Where did the F-35 spare parts go? Here is a hint

Where did the F-35 spare parts go? Here is a hint

U.S. Air Force Capt. Andrew "Dojo" Olson, F-35 Demo Team pilot and commander, maneuvers an F-35 during the Heritage Flight Training and Certification Course at Davis-Monthan Air Force Base, Ariz., Feb. 28, 2019. (U.S. Air Force photo by Staff Sgt. Jensen Stidham)

WASHINGTON — The Pentagon does not know where $2.1 billion worth of F-35 Joint Strike Fighter parts are located and how the money was spent, its Inspector General has determined.

Now Pentagon officials are scrambling much like F-35 pilots heading out on a mission to find the answers.

Hint:  Ask the Naval Air Systems Command, Patuxent River, Md., for some clarity. And if that does not help, try Elgin Air Force base in Florida.

A review by TMN of F-35 contracts and change orders provides some guidance as to who or what entity ordered the parts and where they may have been initially sent. That could be the first step in tracking what the Pentagon admits it cannot find.

The parts contracts are deep in the maw of trillions spent on the F-35 system in various areas during 2018. The TMN review did not include contracts and change orders from 2016 and 2017, years also reviewed by the inspector general.

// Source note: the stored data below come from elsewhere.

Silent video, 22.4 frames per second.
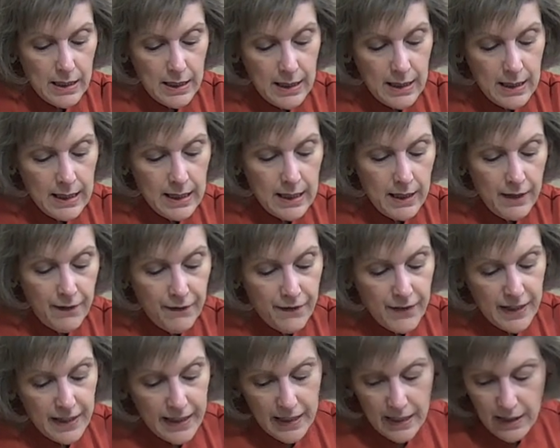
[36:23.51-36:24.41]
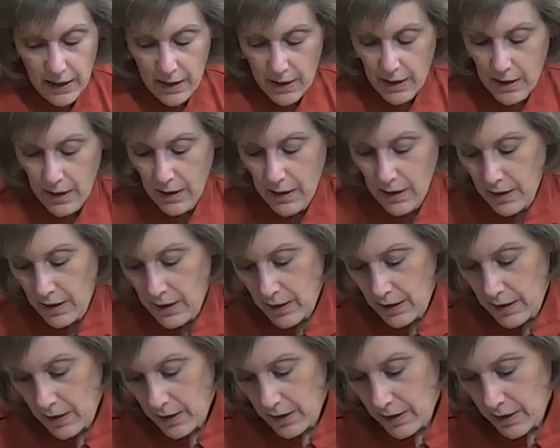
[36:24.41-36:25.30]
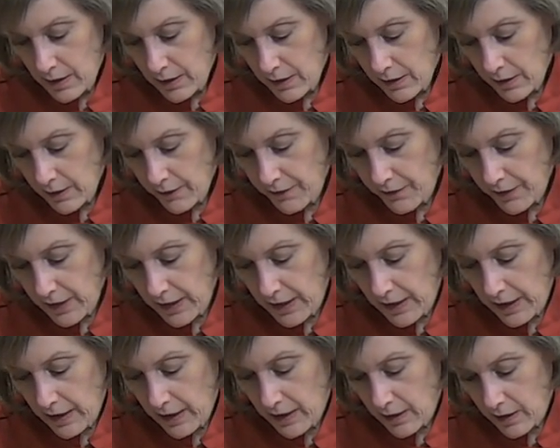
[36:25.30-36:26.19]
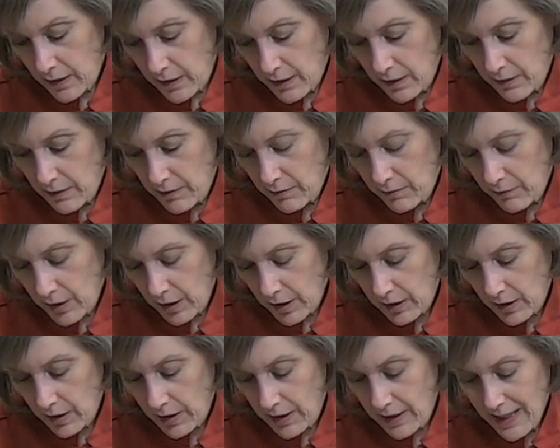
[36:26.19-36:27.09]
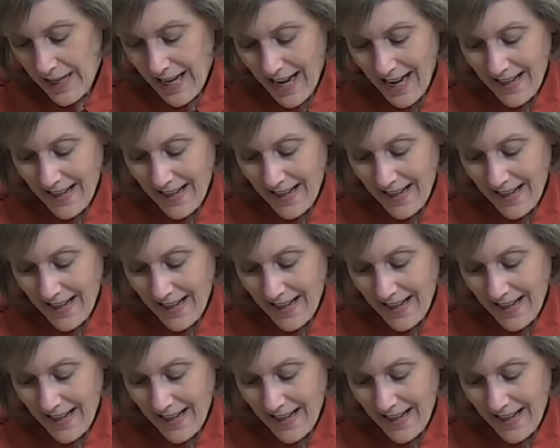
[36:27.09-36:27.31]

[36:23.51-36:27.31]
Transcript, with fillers: lovely, lovely uh, rugala.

Those orders reviewed include at least eight contracted by Patuxent totaling $2,933,307,000 where spare parts are included in the requests. Two other contracts that include spare parts were approved by Elgin, totaling $16,847,000.

Not all of that money is for spare parts alone and the reports of the contracts available do not break down earmarked money by line items. They do show, however, who is the responsible party for the parts.

“DoD (Defense Department) officials did not account for and manage F-35 Program Government property, including recording the property in an accountable property system of record (APSR), as required,” the Pentagon’s inspector general said in a report issued March 13, 2019.

“The only record of Government property for the F-35 program is with the contractor and its subcontractor, which valued the 3.45 million pieces of property at $2.1 billion,” the report said.

Pentagon officials declined to comment to TMN on what the review of the contracts outlined. Officials who responded to the inspector general conceded the faulty monitoring and bookkeeping and agreed to complete a complete inventory of the program by the end of 2019.

“The DoD does not know the actual value of the F-35 property and does not have an independent record to verify the contractor-valued Government property of $2.1 billion for the F-35 Program,” the Inspector General report said. “Without accurate records, the F-35 Program officials have no visibility over the property and have no metrics to hold the prime contractor accountable for how it manages Government property.”